As computer technology has advanced, so has the complexity of our signal processing, noise attenuation, travel-time correction, and migration. So before embarking on any interpretation or analysis project involving seismic data, it is important to assess the quality and thoroughness of the processing flow lying behind the stack volumes, angle stacks, gathers or whatever our starting point is.
At the outset of 3D seismic surveying – and my career – about 25 years ago, computers were small. Migrations would be performed first in the inline direction in small swaths, ordered into crossline ‘miniswaths’, then miniswaths were stuck together, migrated in the crossline direction, then sorted back into the inline direction for post-migration processing. The whole process would take maybe two to three months — and that was just for post-stack migration. As computers evolved so did the migration flow, through partial pre-stack depth migrations in the days of DMO (dip moveout), then to our first full pre-stack time migrations. These days, complex pre-stack time or depth migrations can be run in a few days or hours and we can have migrated gathers available with a whole suite of enhancement tools applied in the time it took to just do the ‘simple’ migration part.
So when starting a new interpretation project, a first question might be: what is the vintage of the dataset or reprocessing that we are using? Anything more than a few years old might well be compromised by a limited processing flow, to say nothing of the acquisition parameters that might have been used. Recorded fold and offset have also advanced hugely with technology.

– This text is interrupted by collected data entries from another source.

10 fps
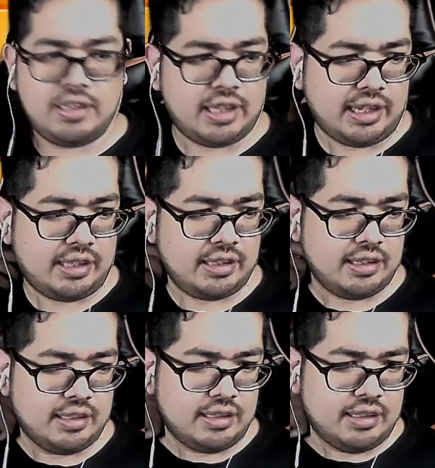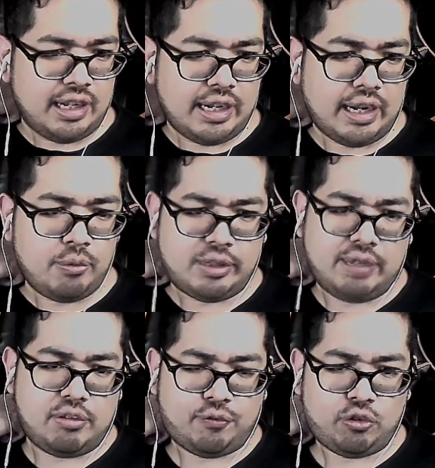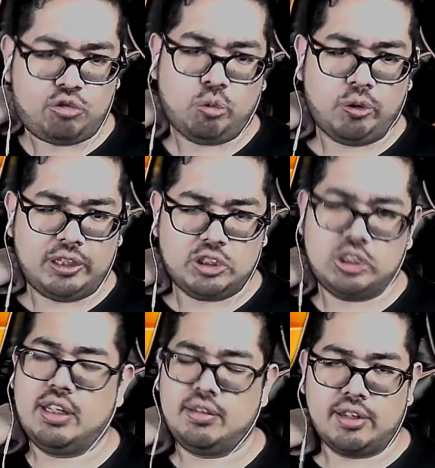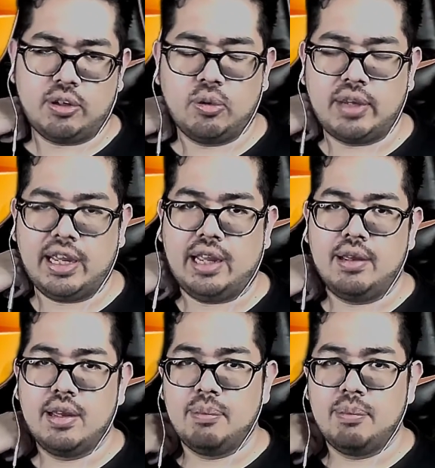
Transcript: Like, I would give the first warning shot as, like, okay,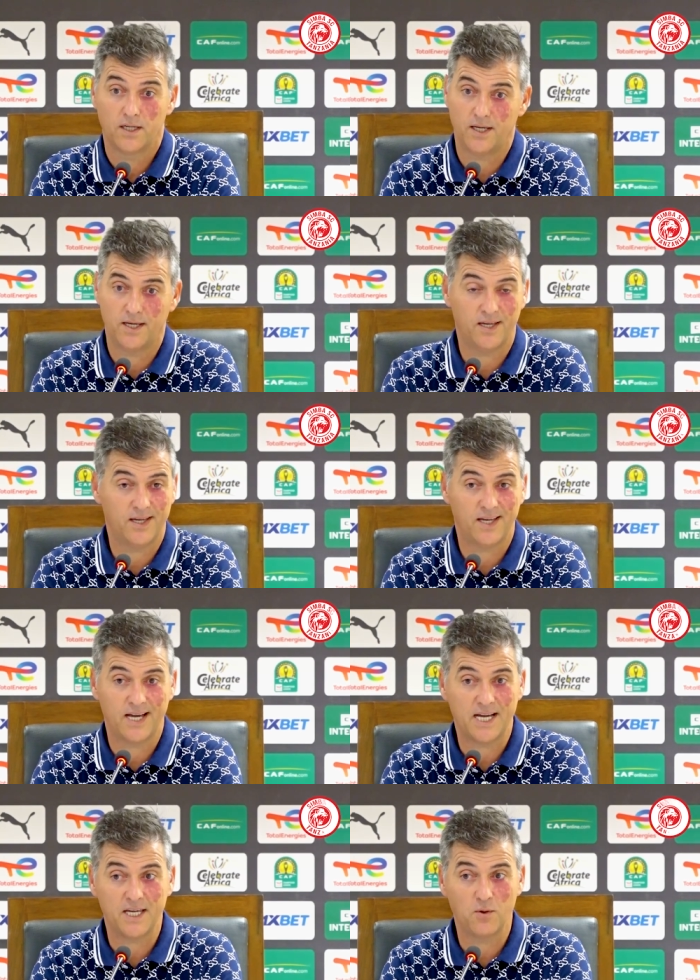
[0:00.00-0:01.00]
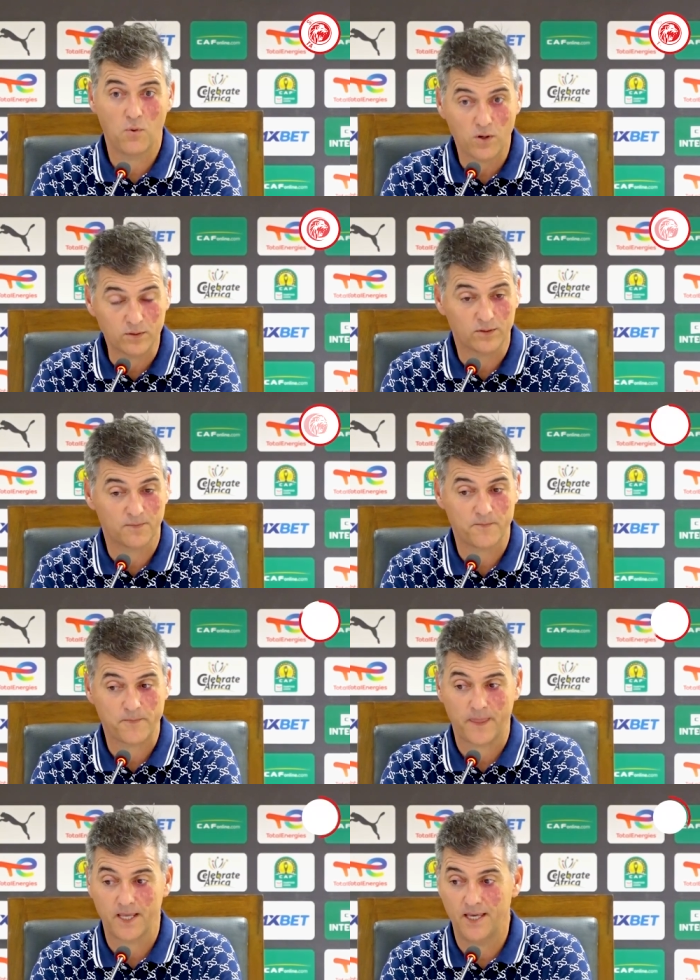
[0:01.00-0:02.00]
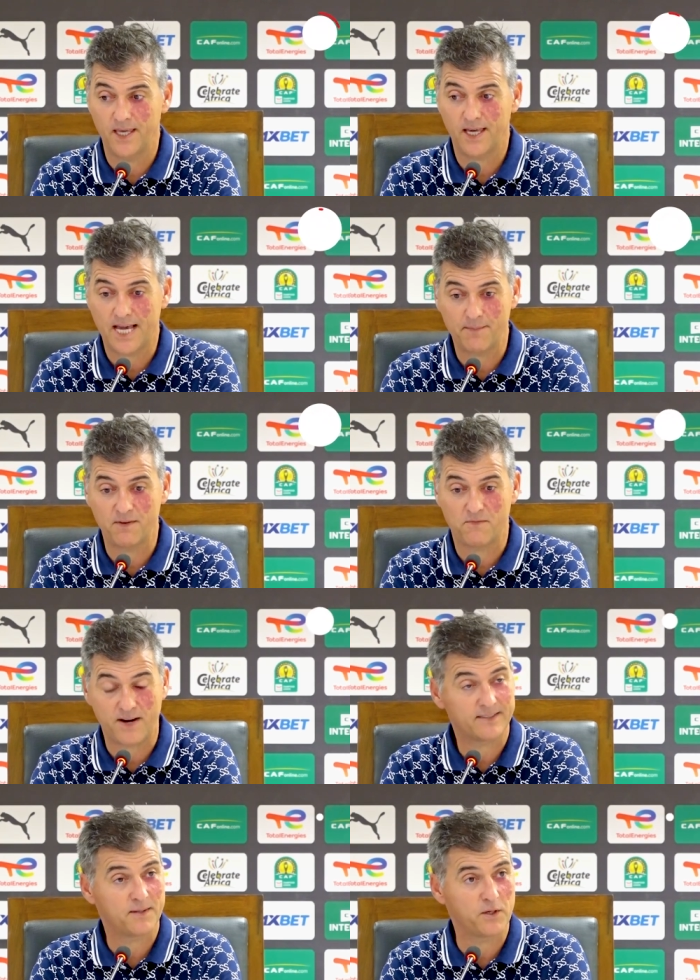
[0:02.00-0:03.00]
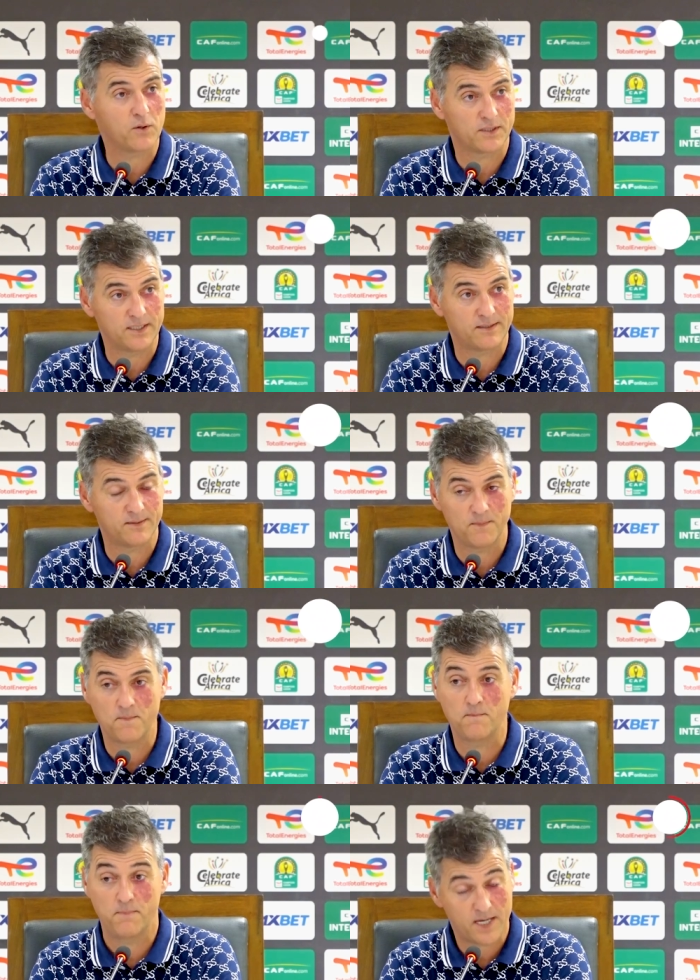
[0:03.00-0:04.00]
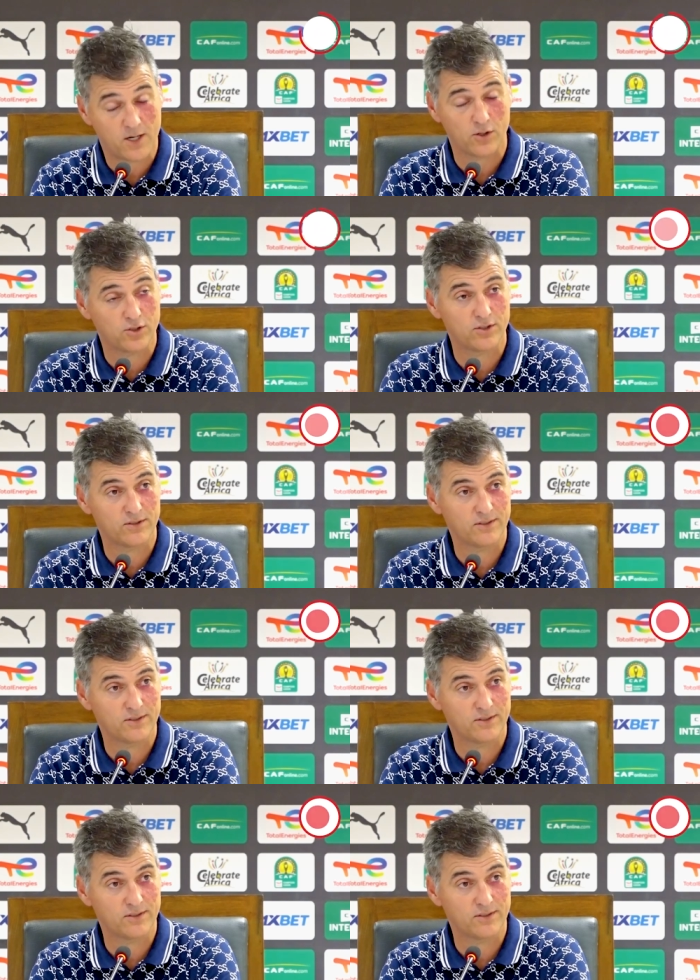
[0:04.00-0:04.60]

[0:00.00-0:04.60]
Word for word: Uh, I want he coming faster because he's big coach,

For simple post-stack migrated datasets, the scope of any interpretation might be limited to picking a set of time horizons. Simple processing flows like this often involve automatic gain control (usually just called AGC), which will remove any true amplitude information from the interpretation — the brightest bright spots might survive but more subtle relationships will be gone. Quantitative interpretation of any kind is risky.

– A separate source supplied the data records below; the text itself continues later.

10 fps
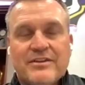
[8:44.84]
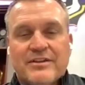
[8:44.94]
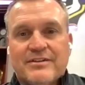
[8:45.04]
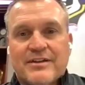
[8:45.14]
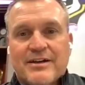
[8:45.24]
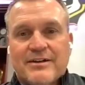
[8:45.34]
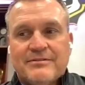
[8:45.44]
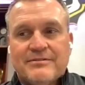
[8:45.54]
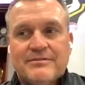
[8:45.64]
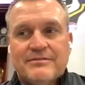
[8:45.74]
that,
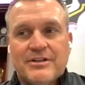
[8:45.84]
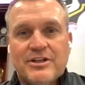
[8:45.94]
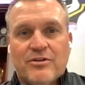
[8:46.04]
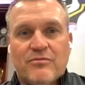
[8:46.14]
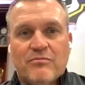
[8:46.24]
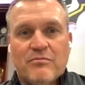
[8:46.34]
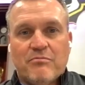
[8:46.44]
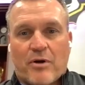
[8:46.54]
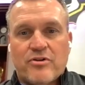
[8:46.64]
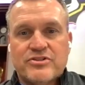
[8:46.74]
you know,
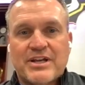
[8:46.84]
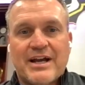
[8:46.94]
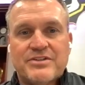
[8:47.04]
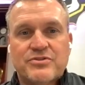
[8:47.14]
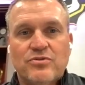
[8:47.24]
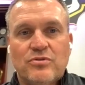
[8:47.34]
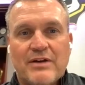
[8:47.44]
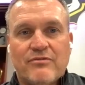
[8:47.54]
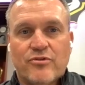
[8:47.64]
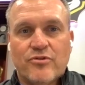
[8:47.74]
Burns High School,
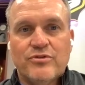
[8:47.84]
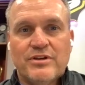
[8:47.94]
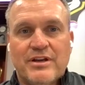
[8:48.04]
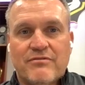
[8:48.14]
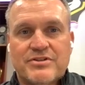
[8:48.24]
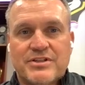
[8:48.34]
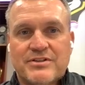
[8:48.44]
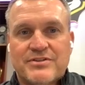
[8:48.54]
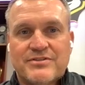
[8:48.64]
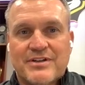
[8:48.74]
I've recruited ever
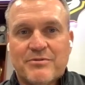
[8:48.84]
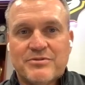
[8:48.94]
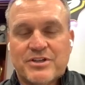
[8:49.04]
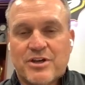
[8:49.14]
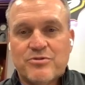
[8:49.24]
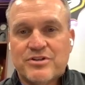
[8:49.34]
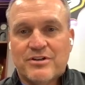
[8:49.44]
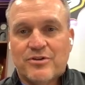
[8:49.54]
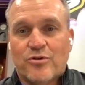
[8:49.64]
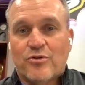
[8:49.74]
since I was the coach
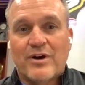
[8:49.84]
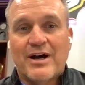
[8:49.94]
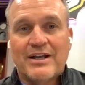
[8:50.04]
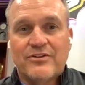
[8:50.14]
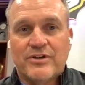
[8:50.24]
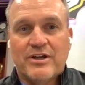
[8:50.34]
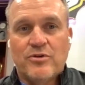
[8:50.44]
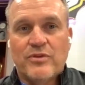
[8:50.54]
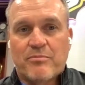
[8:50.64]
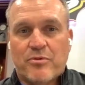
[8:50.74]
at Lenoir Rhyne. So I
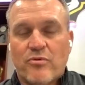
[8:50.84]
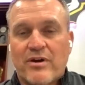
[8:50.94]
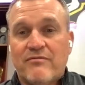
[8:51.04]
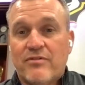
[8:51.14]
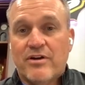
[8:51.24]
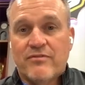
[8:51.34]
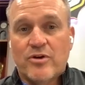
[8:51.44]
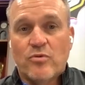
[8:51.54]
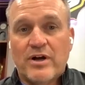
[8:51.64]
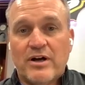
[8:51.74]
know that program very,
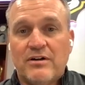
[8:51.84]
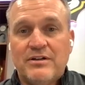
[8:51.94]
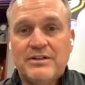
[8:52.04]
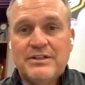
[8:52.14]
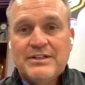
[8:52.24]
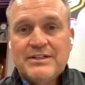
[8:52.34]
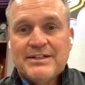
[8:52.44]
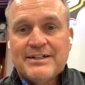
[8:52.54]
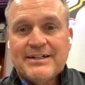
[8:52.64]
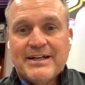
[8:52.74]
very well.
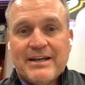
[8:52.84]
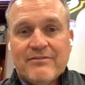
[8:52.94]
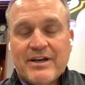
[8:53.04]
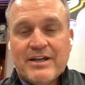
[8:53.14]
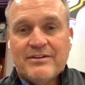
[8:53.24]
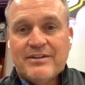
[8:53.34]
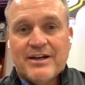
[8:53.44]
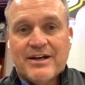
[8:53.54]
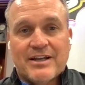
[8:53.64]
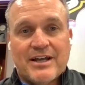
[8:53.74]
And I've had
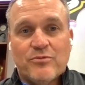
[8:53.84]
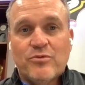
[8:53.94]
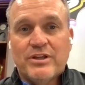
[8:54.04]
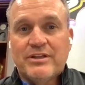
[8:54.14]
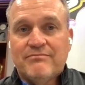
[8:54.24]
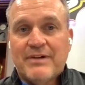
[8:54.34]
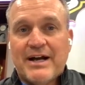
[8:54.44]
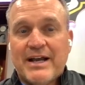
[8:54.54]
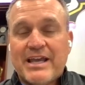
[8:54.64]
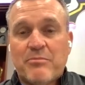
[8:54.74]
a lot of really
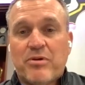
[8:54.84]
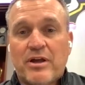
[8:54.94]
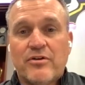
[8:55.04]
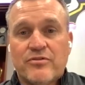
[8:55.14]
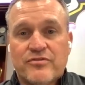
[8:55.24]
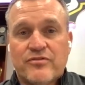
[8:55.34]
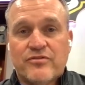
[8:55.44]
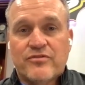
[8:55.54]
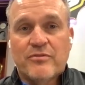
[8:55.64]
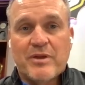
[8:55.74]
high-end players
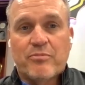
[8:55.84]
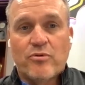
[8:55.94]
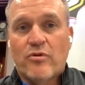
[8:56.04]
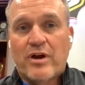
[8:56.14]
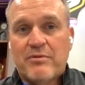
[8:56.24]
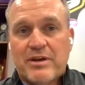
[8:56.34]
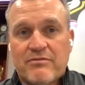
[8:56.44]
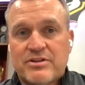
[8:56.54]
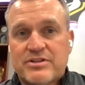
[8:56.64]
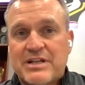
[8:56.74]
from that program at
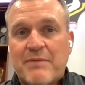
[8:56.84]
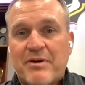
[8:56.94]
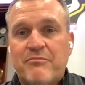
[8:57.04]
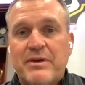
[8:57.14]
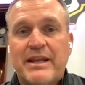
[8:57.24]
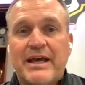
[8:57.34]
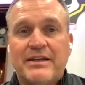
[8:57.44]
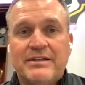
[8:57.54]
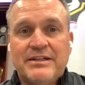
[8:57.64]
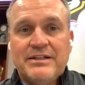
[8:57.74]
every stop I've been
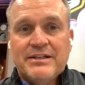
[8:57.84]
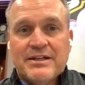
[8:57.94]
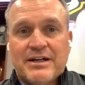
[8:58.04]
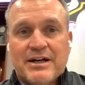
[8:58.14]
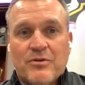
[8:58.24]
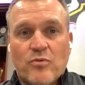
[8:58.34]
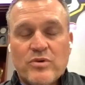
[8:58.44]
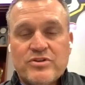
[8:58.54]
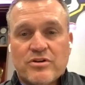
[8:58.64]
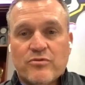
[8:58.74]
at.
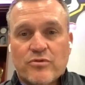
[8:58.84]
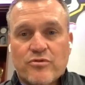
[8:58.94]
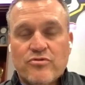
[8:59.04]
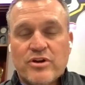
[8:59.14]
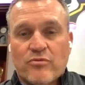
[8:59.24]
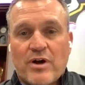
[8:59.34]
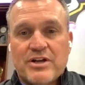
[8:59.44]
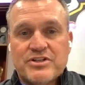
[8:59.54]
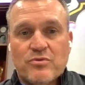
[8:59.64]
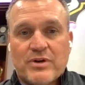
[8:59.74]
We started recruiting
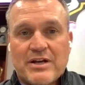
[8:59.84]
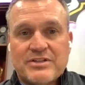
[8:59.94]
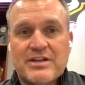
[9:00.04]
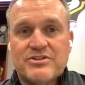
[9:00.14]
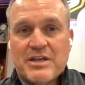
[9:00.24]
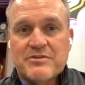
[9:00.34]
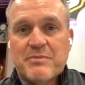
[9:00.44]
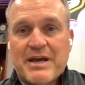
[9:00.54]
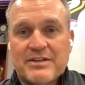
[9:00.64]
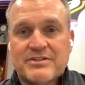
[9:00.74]
Raji when I was at
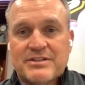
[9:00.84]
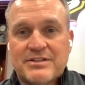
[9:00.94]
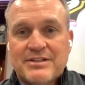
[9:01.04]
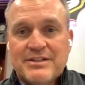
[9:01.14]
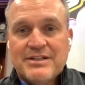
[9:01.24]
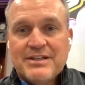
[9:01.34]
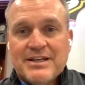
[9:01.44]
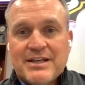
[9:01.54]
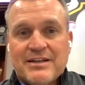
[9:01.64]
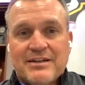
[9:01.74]
James Madison,
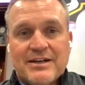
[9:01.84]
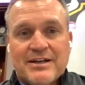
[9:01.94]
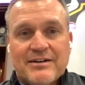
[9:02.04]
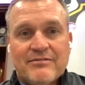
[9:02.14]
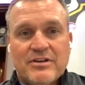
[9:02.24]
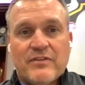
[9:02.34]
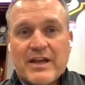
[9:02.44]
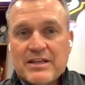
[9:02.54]
and you know, that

In the pre-stack analysis world, optimally flattened gathers are critical. The flattening of gathers is a highly involved processing flow in itself, often involving several iterations of migration velocity model building, a full pre-stack time migration, and repicking of imaging, focusing, and stacking velocities. What happens in the event of class 1 or 2p AVO? Both involve phase reversal with offset and might require the picking of a semblance minimum in our velocity analysis. Is anisotropy present? How shall we correct for that? If anisotropy is present, we can build a simplified eta field into the migration, but is that too simple? We should scan for eta at the same time as we correct for NMO (normal moveout), but that is tricky. Eta is often picked after the NMO correction — but is that correct? Have we over-flattened our gathers in the NMO process and can’t get to the true value of eta (or truly flat gathers)? Do our gathers even want to be flat? AVO effects can play tricks on us as illustrated by the phase change here:
Signal processing, especially noise and multiple attenuation, have as many, if not more, questions involved with them. Even our friend deconvolution can damage an AVO response if it is applied traceby- trace. Multiples are a persistent problem because they are often difficult to remove without damaging our signal, and can sometimes only become apparent way down the analysis or inversion route.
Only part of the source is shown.